Sweat may still bother you even if you aren’t diagnosed with hyperhidrosis. Likely you aren’t willing to take medication or get regular Botox injections just to stop using antiperspirant. But maybe you are willing to do a one-time treatment that stops sweating under your arms permanently. Many patients come to Advanced Dermatology, P.C. who do not have hyperhidrosis but just want to stop sweating under their arms. They don’t like having sweat stains on their shirts and having to worry about having sweaty armpits in certain situations. Some don’t like having to wear antiperspirant every day that can also stain their clothes.

If you are suffering from hyperhidrosis, or if you would just like to stop having to wear antiperspirant and worrying about underarm sweat – schedule your consultation with one of the experienced providers at Advanced Dermatology, P.C. today. We have offices throughout New York including Long Island, Queens, Brooklyn, Manhattan, and Westchester and also New Jersey.

Frequently Asked Questions

What is hyperhidrosis (excessive sweating)?

Sweating is the body’s natural regulatory response to a rise in temperature, cooling itself down and preventing you from overheating. Hyperhidrosis is when an individual sweats excessively, even without physical activity, a hot climate or other situations that would normally cause a rise in body temperature. Hyperhidrosis affects many people, causing embarrassment, anxiety, and in some cases, complete avoidance of social situations.

What causes excessive sweating?

Excessive sweating is caused by overactive sweat gland.

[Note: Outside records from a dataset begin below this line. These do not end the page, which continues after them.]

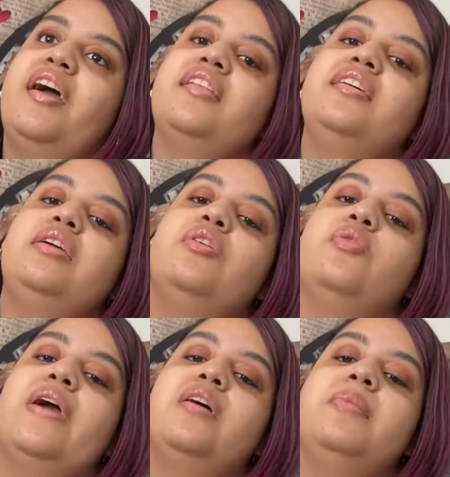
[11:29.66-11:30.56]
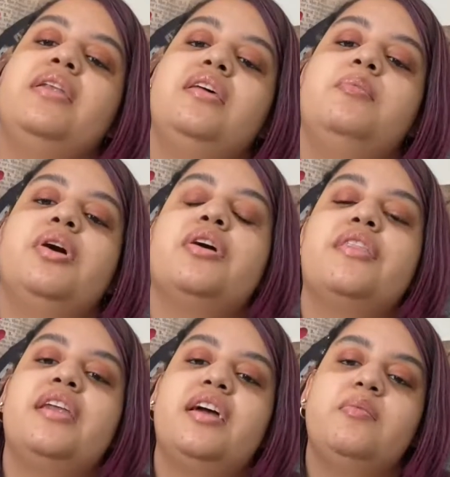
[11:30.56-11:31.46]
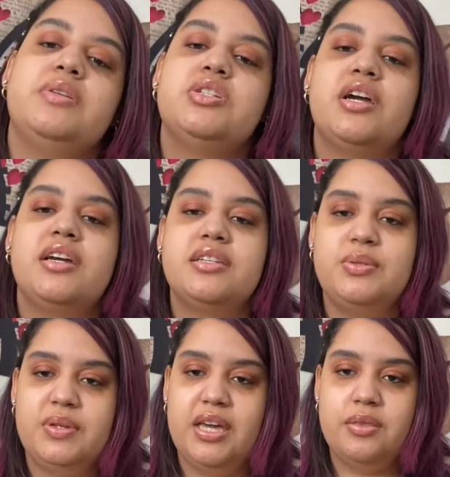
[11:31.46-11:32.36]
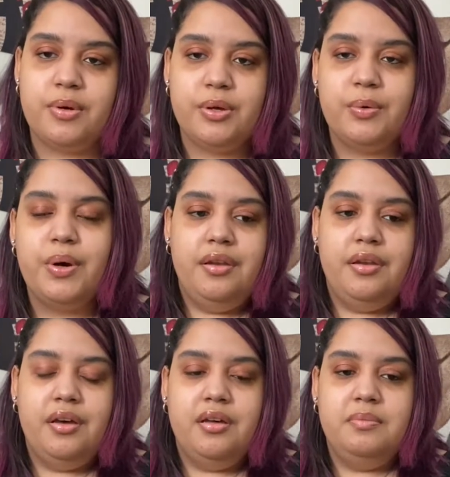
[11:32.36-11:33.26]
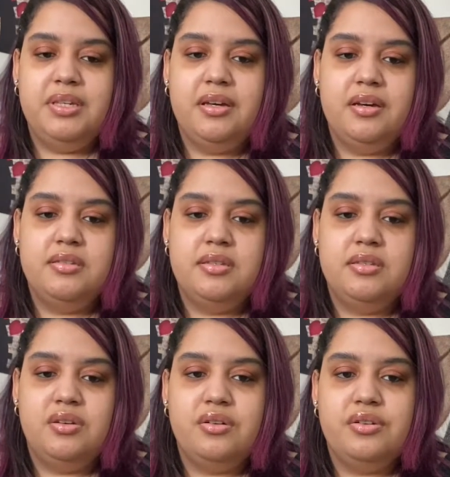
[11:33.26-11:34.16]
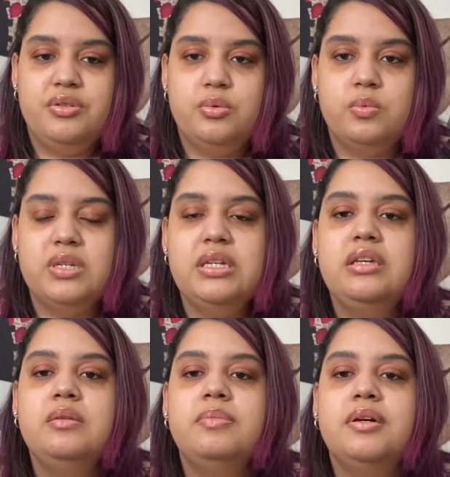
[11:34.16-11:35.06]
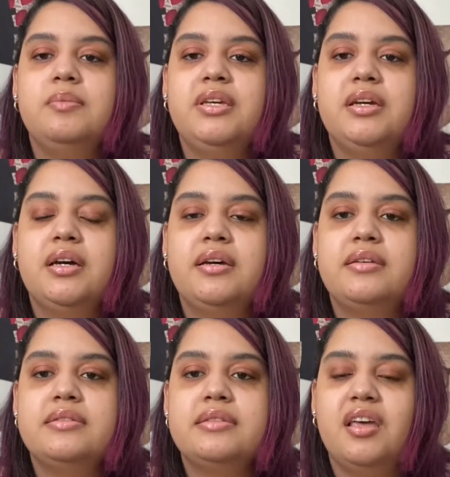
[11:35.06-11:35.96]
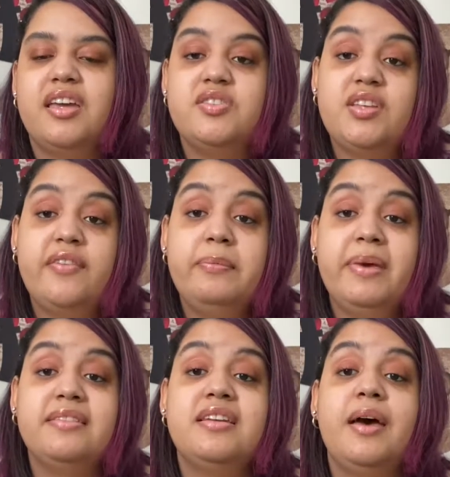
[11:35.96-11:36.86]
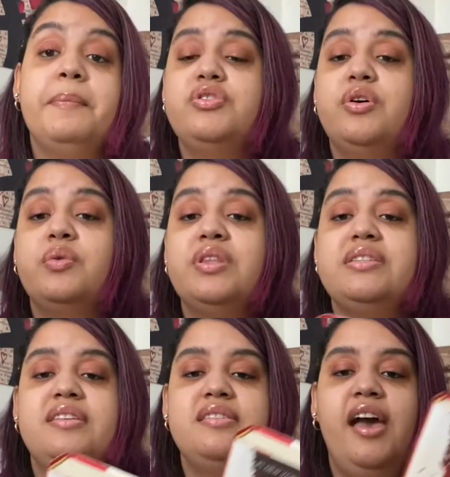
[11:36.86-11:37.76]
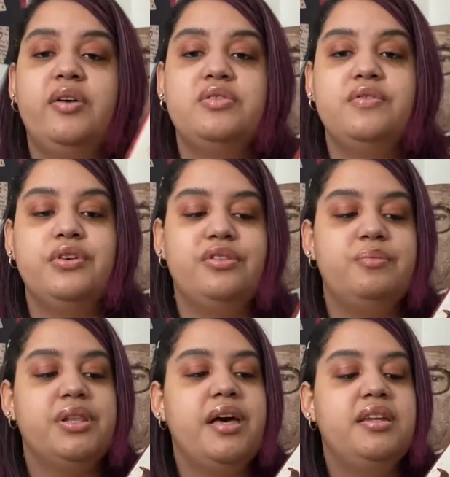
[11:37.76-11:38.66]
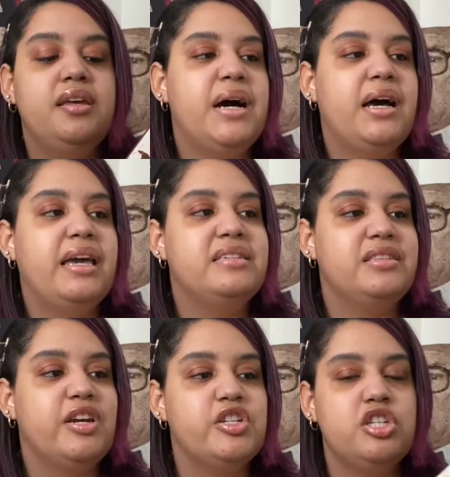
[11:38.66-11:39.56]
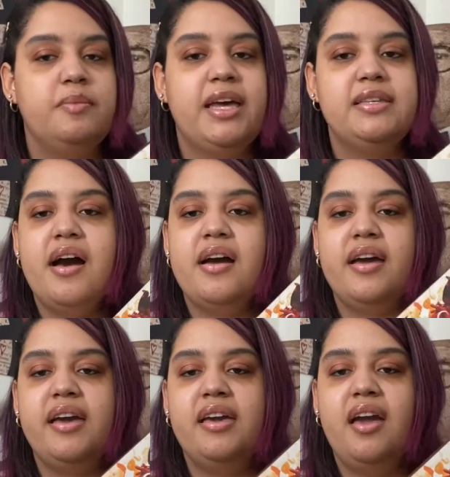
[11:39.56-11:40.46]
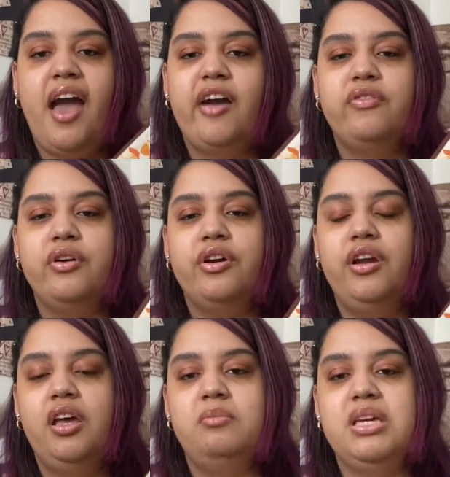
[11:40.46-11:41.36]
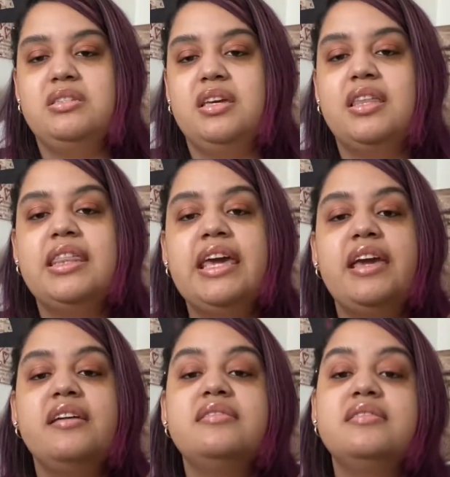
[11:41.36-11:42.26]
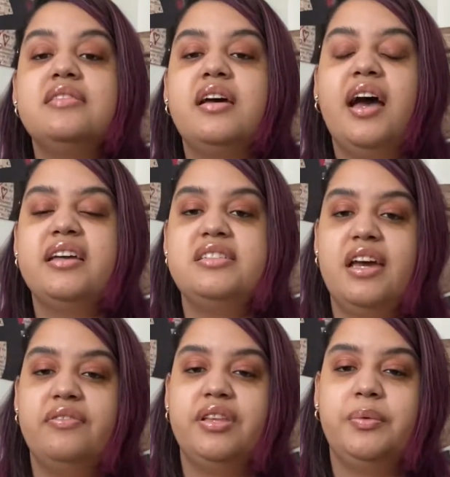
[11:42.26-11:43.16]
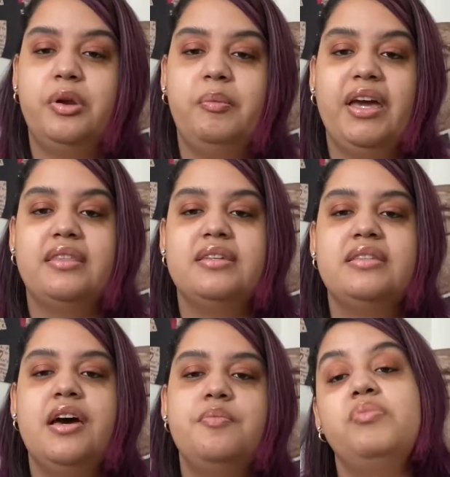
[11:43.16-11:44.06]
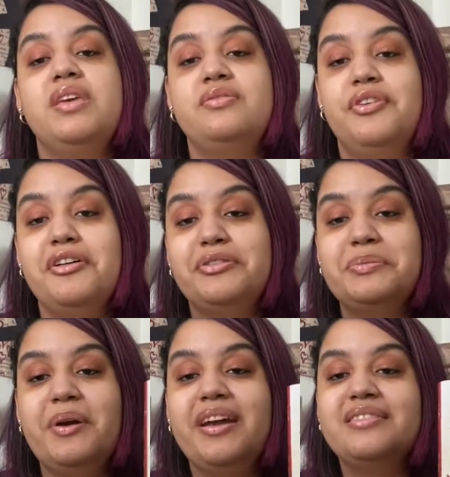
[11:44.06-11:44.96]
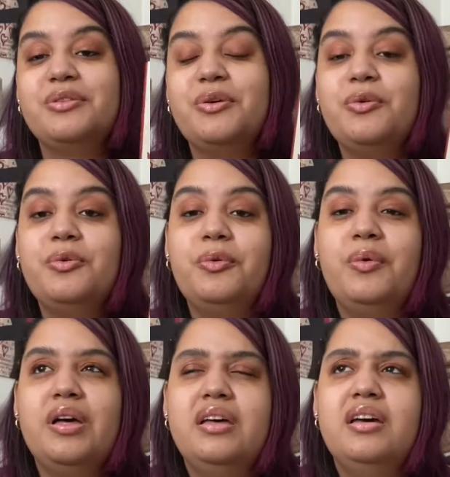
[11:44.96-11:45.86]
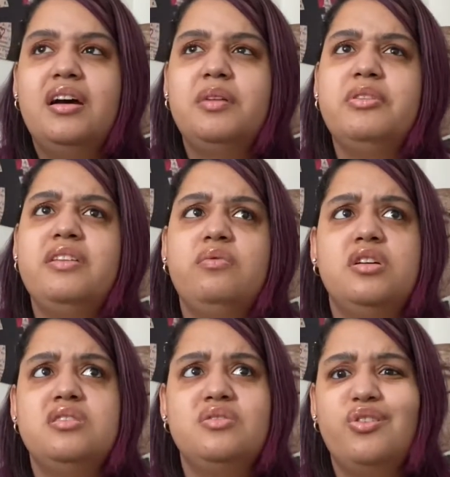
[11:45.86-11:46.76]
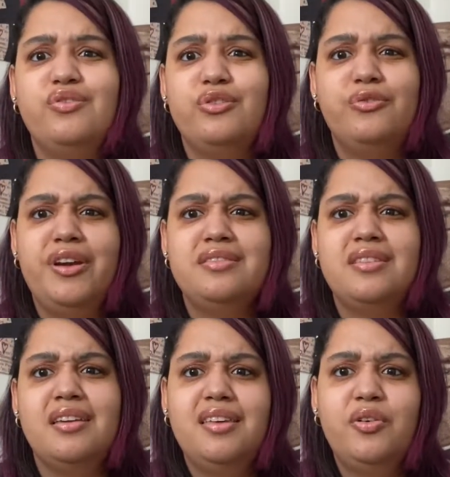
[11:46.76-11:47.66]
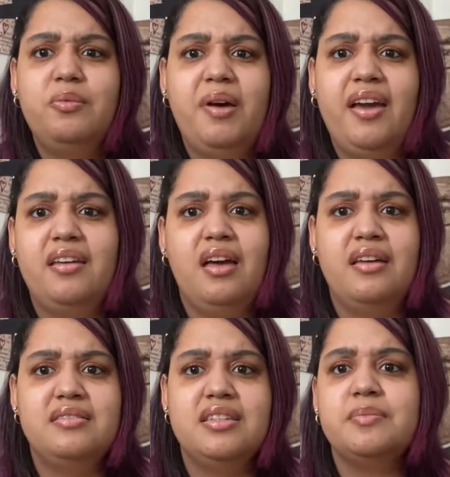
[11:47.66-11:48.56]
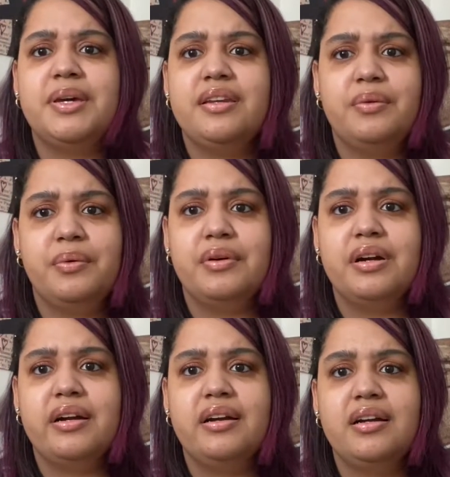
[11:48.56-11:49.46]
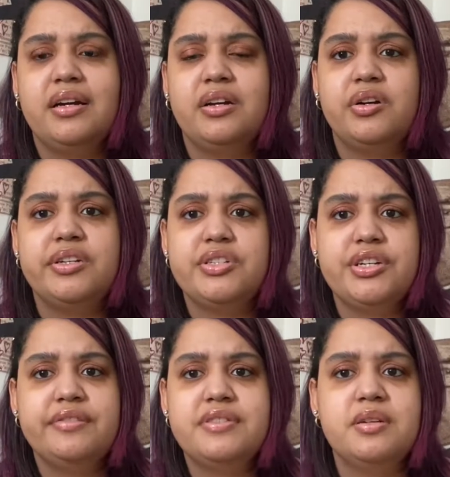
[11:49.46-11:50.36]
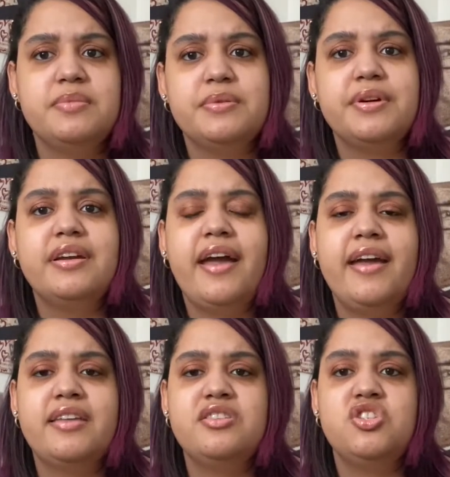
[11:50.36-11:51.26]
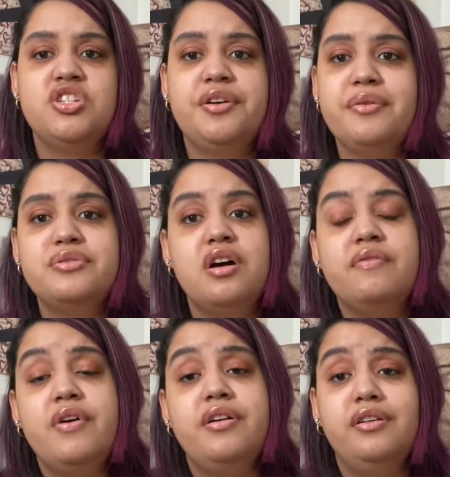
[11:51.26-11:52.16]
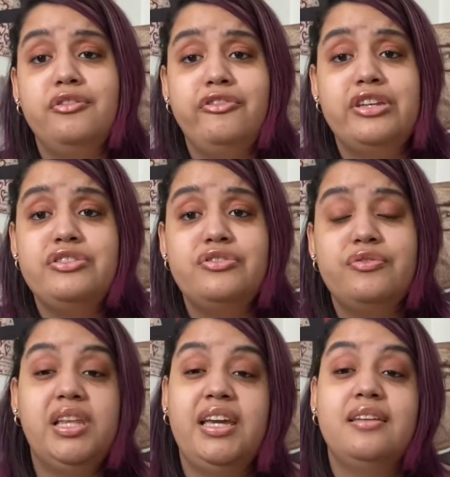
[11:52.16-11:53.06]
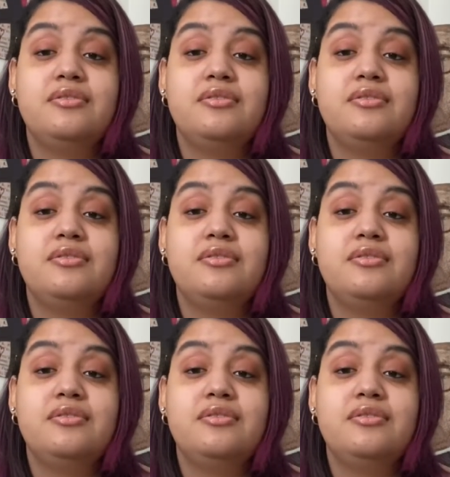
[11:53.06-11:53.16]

highly recommended book that I've been trying to get through, not because it's hard to read, but because I just haven't picked it up. So this is House of Earth and Blood by Sarah J. Maas. I have heard amazing things. I definitely want to pick this up. This follows Bryce, who I believe watches all of her friends get killed by a demon or a creature of some sort, and she goes off on a revenge plan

This is especially pronounced when nervous or under stress. While hyperhidrosis typically affects individuals who are otherwise healthy, it sometimes occurs along with other conditions.

How is hyperhidrosis diagnosed?

Excessive sweating is usually noticeable, making hyperhidrosis relatively easy to diagnose. Lab testing may be done to rule out other conditions, such as as overactive thyroid.

How is excessive sweating treated?

Several treatment options currently exist for excessive sweating:

  • Prescription antiperspirants are often the first recommended line of defense against hyperhidrosis, to be applied at bedtime.
  • Oral medications are sometimes prescribed to block the nerves. This option is not always pursued, as it may cause undesired side effects.
  • Botox injections may be administered to block the nerves responsible for excessive underarm sweating; for best results, these injections need to be repeated regularly. In addition, this treatment option is not always covered by insurance, making it expensive.
  • miraDry is a new minimally-invasive procedure to treat excessive underarm sweating. Click here to read more about miraDry.
  • Surgery may be performed to remove the sweat glands. As with all surgical procedures, this procedure carries a risk of complications.